Each entry below should be written out exactly as it is, with no pictures.

**Supplied data**
####################

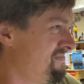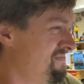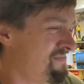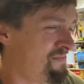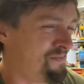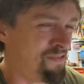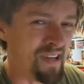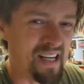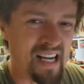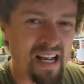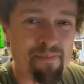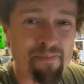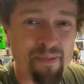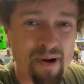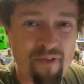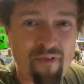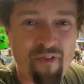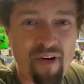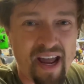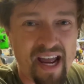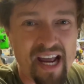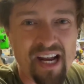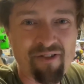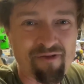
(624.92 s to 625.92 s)
pretty
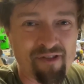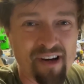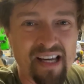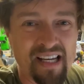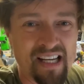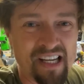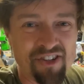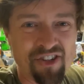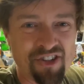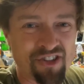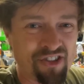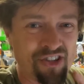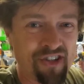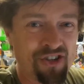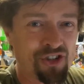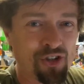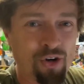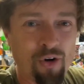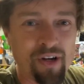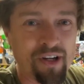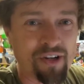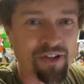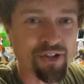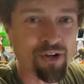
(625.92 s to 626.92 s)
pathetic, really. Just
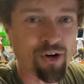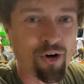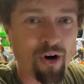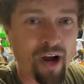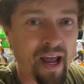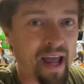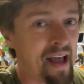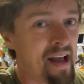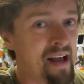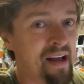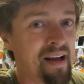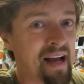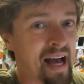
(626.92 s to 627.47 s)
enjoy your toy,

####################

**Your solution**
(624.92 s to 625.92 s)
pretty
(625.92 s to 626.92 s)
pathetic, really. Just
(626.92 s to 627.47 s)
enjoy your toy,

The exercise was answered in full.